**Assigned task**:
Your task is to restate the listing word for word without the pictures.

**Source material**:

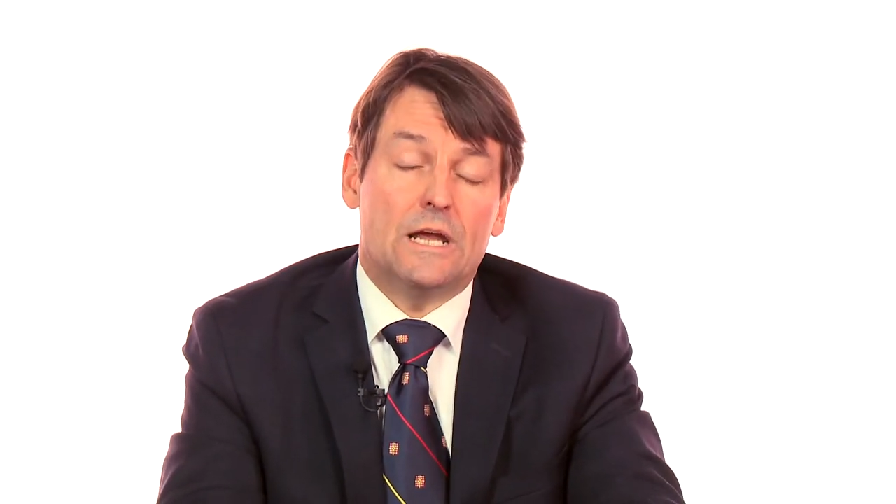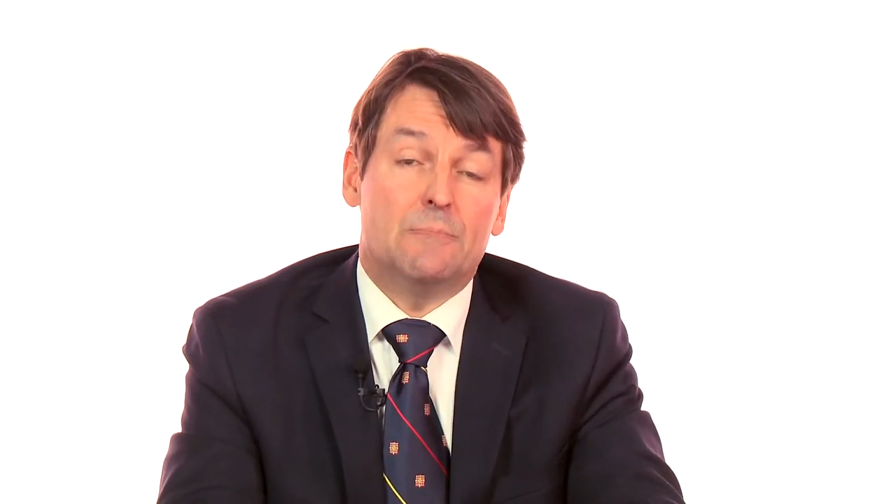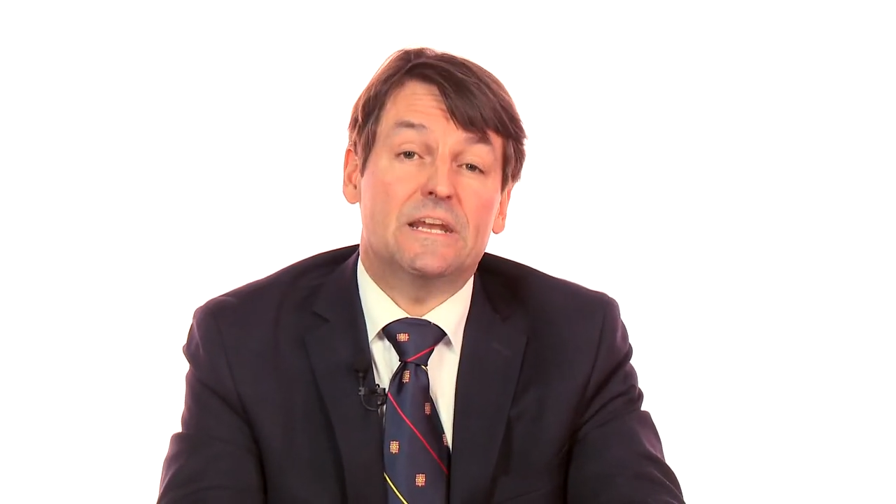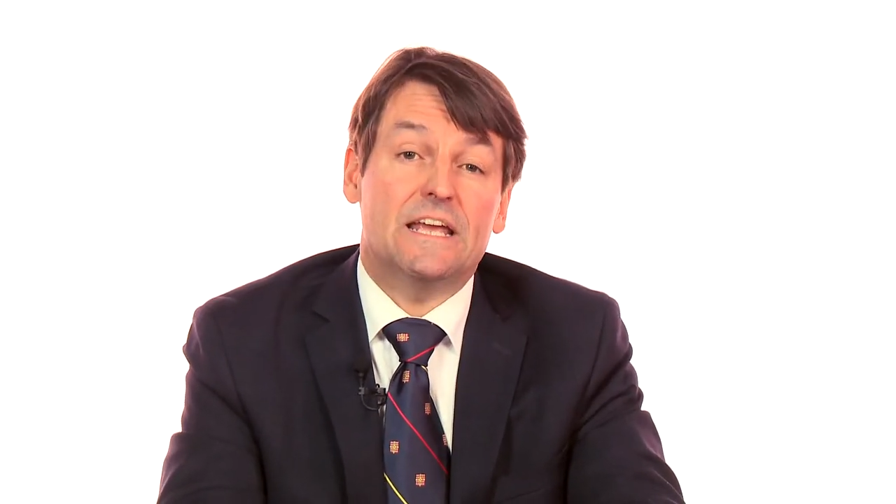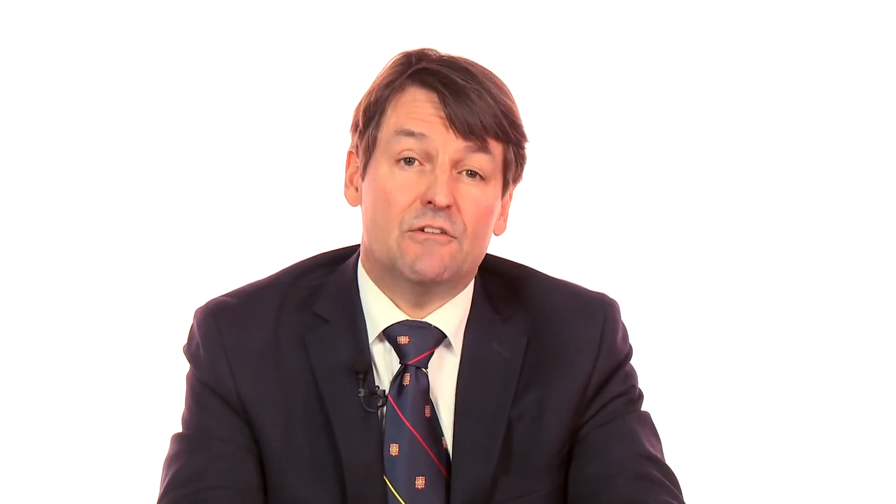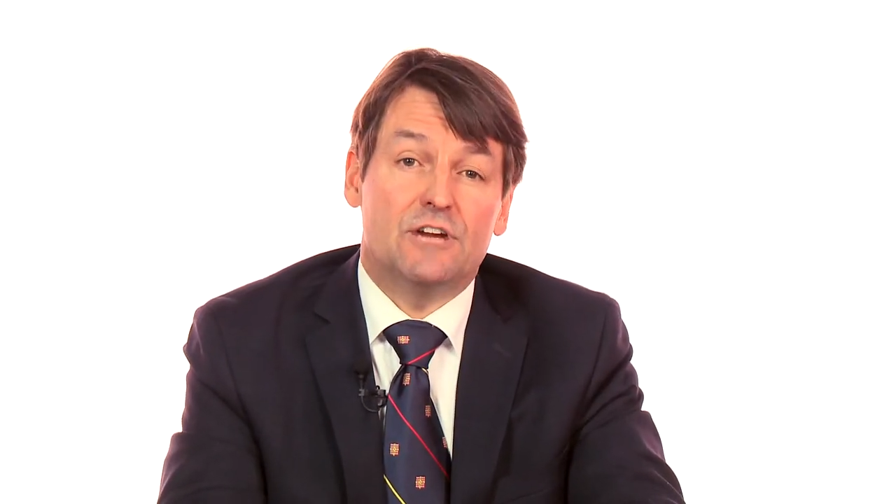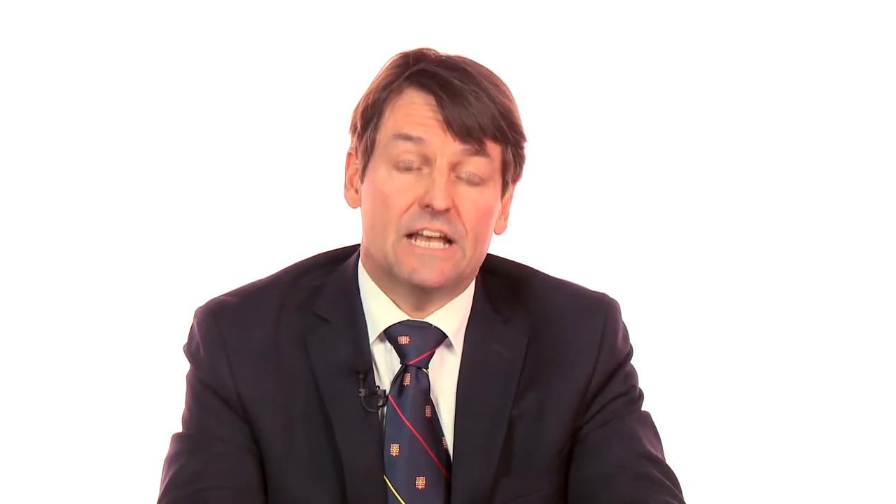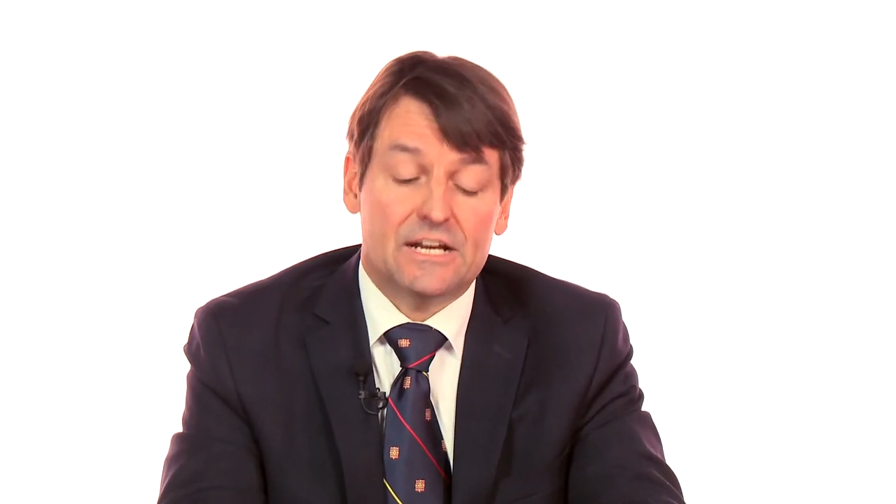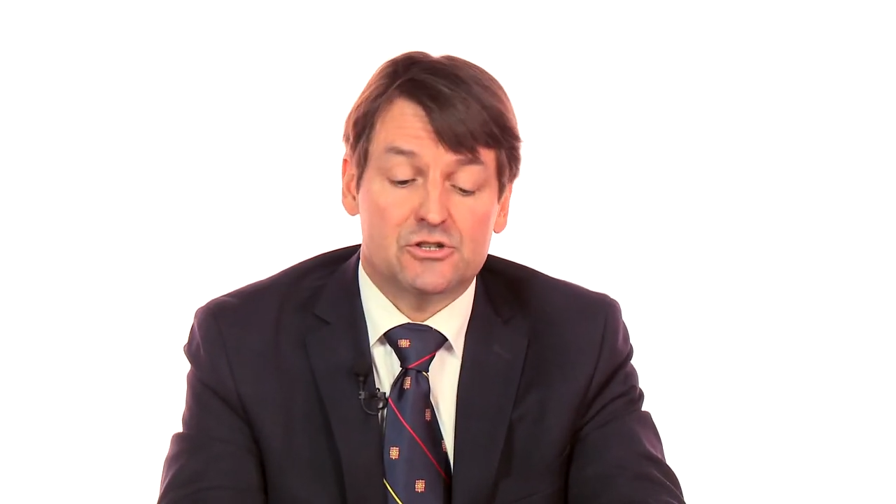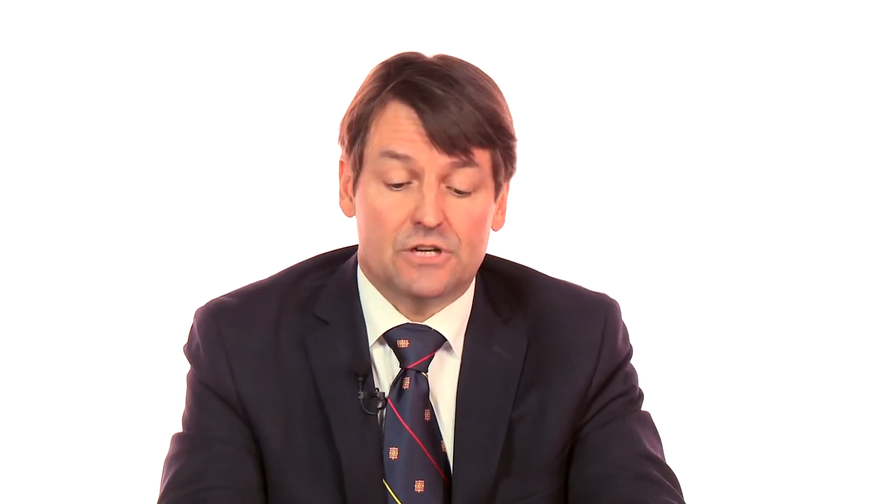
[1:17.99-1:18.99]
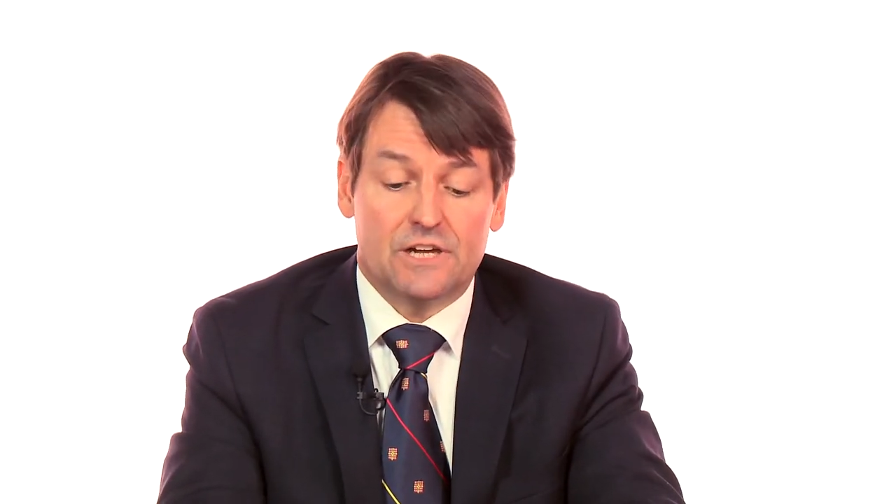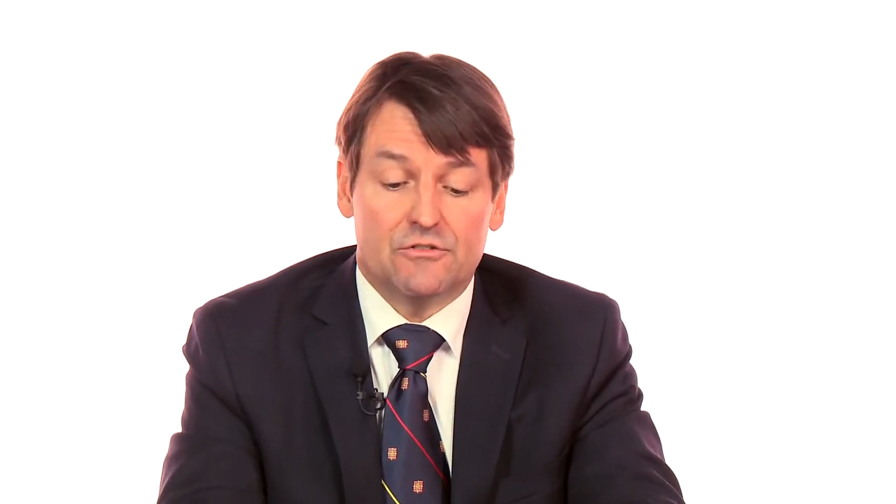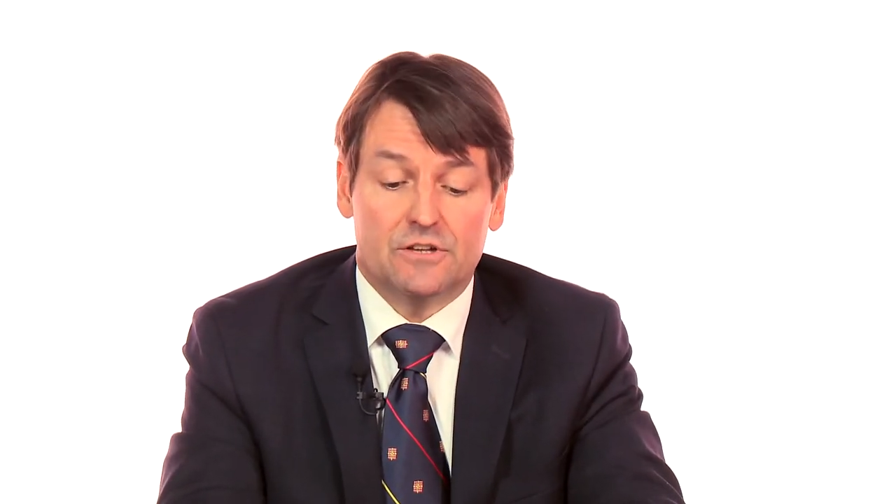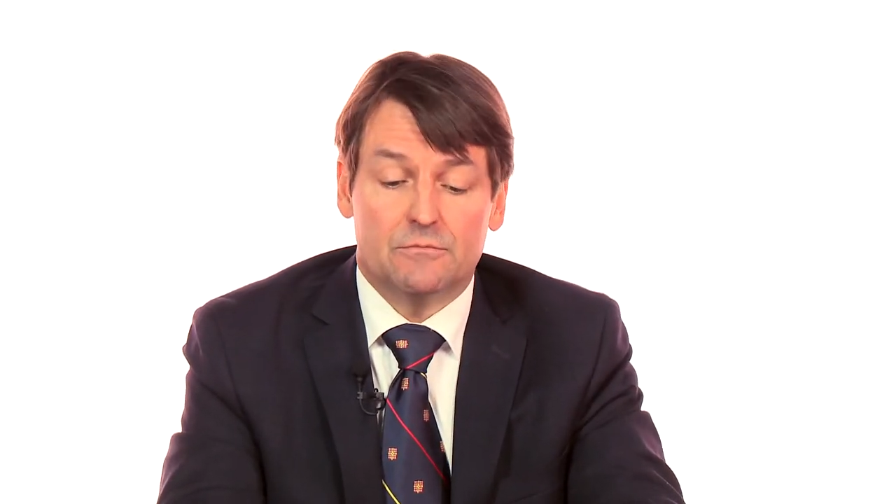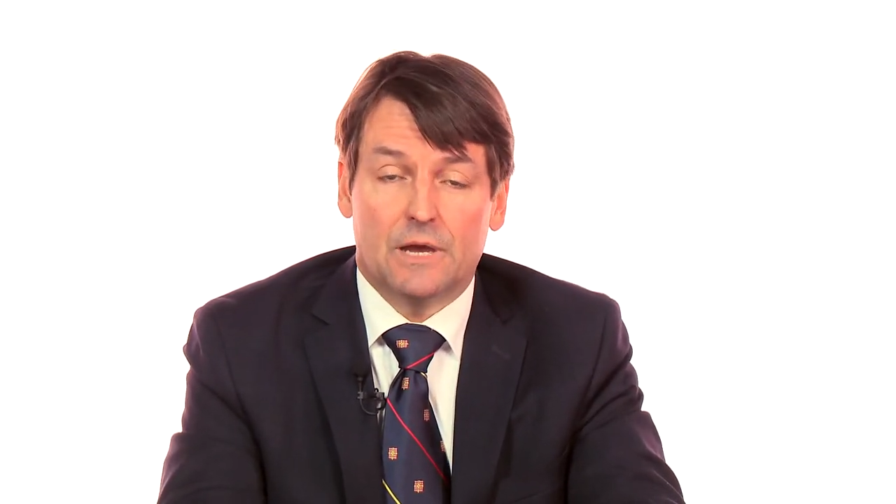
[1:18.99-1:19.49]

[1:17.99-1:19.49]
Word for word: a plenary lecture given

**Exercise result**:
[1:17.99-1:18.99]
[1:18.99-1:19.49]

[1:17.99-1:19.49]
Word for word: a plenary lecture given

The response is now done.